RNA isolation and viral load analyses
RNA isolation was performed with the RNeasy RNA isolation kit (Quiagen), or innuPrep Virus TS RNA kit (Analytik Jena), according to the manufacturer’s protocols. Shortly, for the first experiments of infected K18-hACE2 mice, challenged with D614G, the RNeasy RNA isolation kit was used, by adding 250 μL of organ homogenates in 750 μL of Trizol, and subsequently centrifuged at 16,000 × g for 3 min. The resulting supernatants were carefully collected and washed with the same volume of 70% ethanol. The mixed solution was transferred into a collection tube and centrifuged at 10,000 × g for 30 s. After decanting the flow-through, the column was washed once with 700 μL of RW1 wash buffer and twice with 500 μL of RPE buffer. Lastly, 40 μL of nuclease-free water was added to the column for RNA elution. For the remaining experiments including the BALB/c and K18-hACE2 mice challenged with the SARS-CoV-2 variants RNA extraction was conducted using the “innuPrep Virus TS RNA kit” (Analytik Jena) following the manufacturer’s instructions. In brief, Trizol-inactivated samples were combined with an equal volume of lysis solution CBV, which contained carrier RNA and Proteinase K. This mixture was then incubated at 70°C for 10 min. After the lysis step, samples were blended with two sample volumes of isopropanol. Subsequently, the samples were applied to the provided spin filters, washed with washing buffer (LS), and rinsed with 80% (v/v) ethanol. RNA was finally eluted in 60 µL of RNase-free water and stored at −80°C after determining the RNA concentration using a NanoDrop (Thermo Scientific NanoDropOne).
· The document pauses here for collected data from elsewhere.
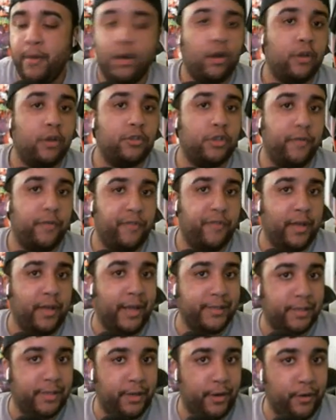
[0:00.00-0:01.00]
Also, if you guys
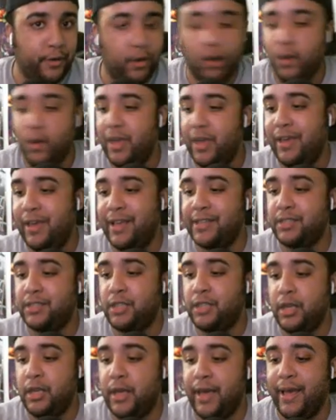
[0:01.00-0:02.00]
didn't know, he is
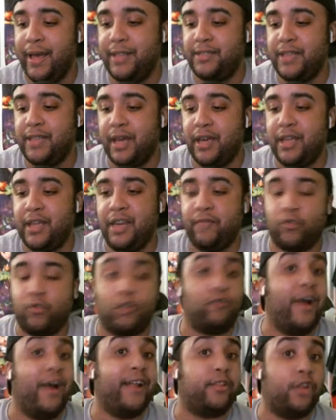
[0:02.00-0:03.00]
the executive
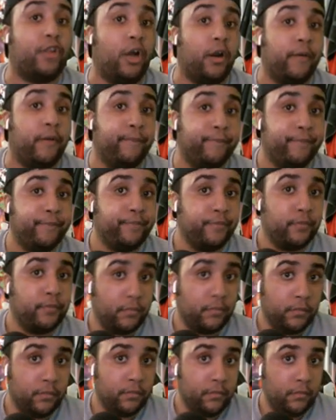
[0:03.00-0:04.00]
director
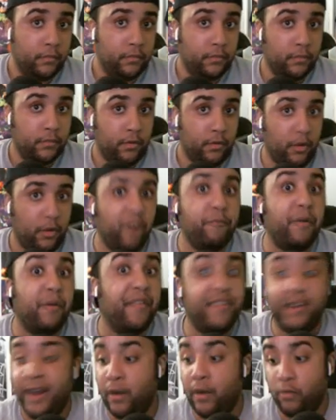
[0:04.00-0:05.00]
of
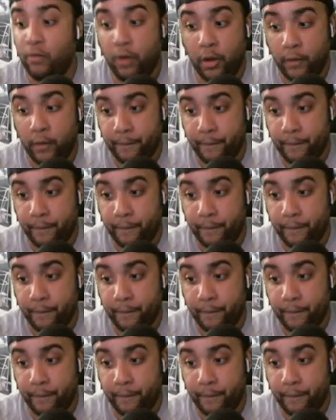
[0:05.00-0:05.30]
Monday Night Raw.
Eluted RNAs were analyzed further to assess viral RNAs in the given organs by quantitative reverse transcription polymerase chain reaction (RT-qPCR). The reaction was performed with a total volume of 20 μL containing 2 μL of sample RNAs or positive control RNAs, 5 μL of TaqPath 1-step RT-qPCR Master Mix with ROX reference dye, and 1.5 μL of probe/primer sets. The 2019-nCoV RUO kit was used to detect SARS-CoV-2 RNAs [Integrated DNA Technologies (IDT), USA], and Taqman Rodent GAPDH control reagents (Thermo Fisher Scientific, USA) were used for endogenous GAPDH RNAs. For absolute viral RNA quantification, a standard curve was generated by serially diluting a SARS-CoV2 plasmid with the known copy numbers 200,000 copies/μL (2019-nCoV_N_Positive Control, #10006625, IDT, USA) at a 1:2 ratio in all PCR analyses, with a quantitation limit of 20 copies of the plasmid standard in a single qPCR reaction. The viral RNA of each sample was quantified in triplicate, and the mean viral RNA was calculated by the standard. RT-qPCR was performed using the StepOnePlusTM Real-Time PCR system (Thermo Fisher Scientific, USA) according to the manufacturer’s instructions. SARS-CoV-2 N-gene copy numbers were normalized to total RNA input and to rodent GAPDH copy numbers.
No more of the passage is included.